Der Fonds konzentriert sich auf die UN-Ziele für nachhaltige Entwicklung mit durchschnittlich einzigartig hohen 99% SDG-vereinbaren Umsätzen der Portfoliounternehmen und sehr hohen E-, S- und G-Best-in-Universe-Scores sowie einem besonders umfangreichen Aktionärsengagement.
Zum Vergleich: Ein traditioneller globaler Small-Cap-ETF hat eine SDG-Umsatzvereinbarkeit von etwa 5 %, ein diversifizierter Gesundheits-ETF 13 %, Artikel 9 Fonds circa 20%, liquide Impactfonds oder ein ETF für erneuerbare Energien ungefähr 40 % (vgl.
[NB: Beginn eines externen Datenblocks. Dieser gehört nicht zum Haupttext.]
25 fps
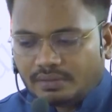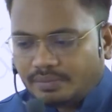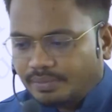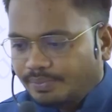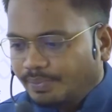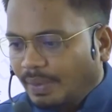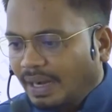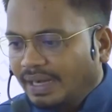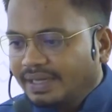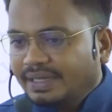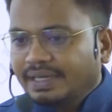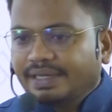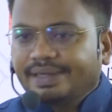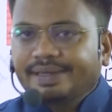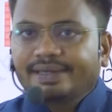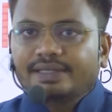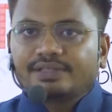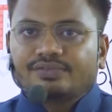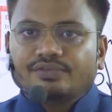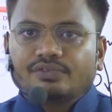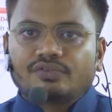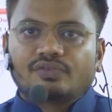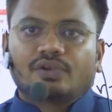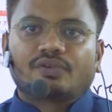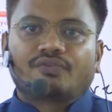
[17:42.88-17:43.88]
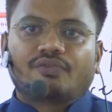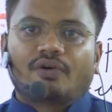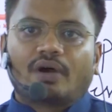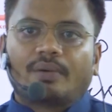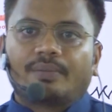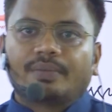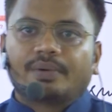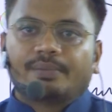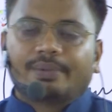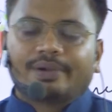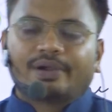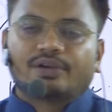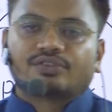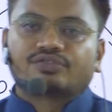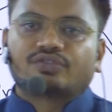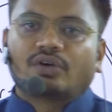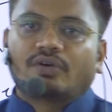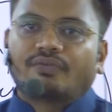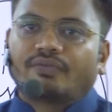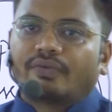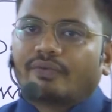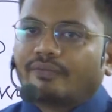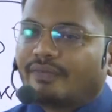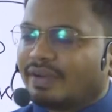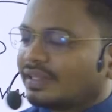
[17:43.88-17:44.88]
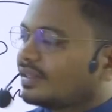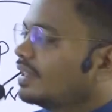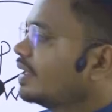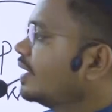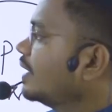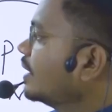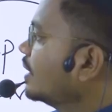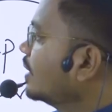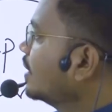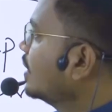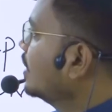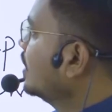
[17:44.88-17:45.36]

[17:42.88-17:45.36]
particles which were formed because of weathering.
Maximale Portfolio-Nachhaltigkeit: Was geht?).
Insgesamt hat der von mir beratene Fonds seit der Auflage im August 2021 eine ähnliche Performance wie traditionelle globale Small- und Mid-Cap-Fonds (vgl. z.B. Fonds-Portfolio: Mein Fonds | CAPinside). Mein besonders nachhaltiger Fonds war also bisher ein Nachhaltigkeits „Free Lunch“. Vergangene Performance ist allerdings kein guter Indikator für künftige Performance.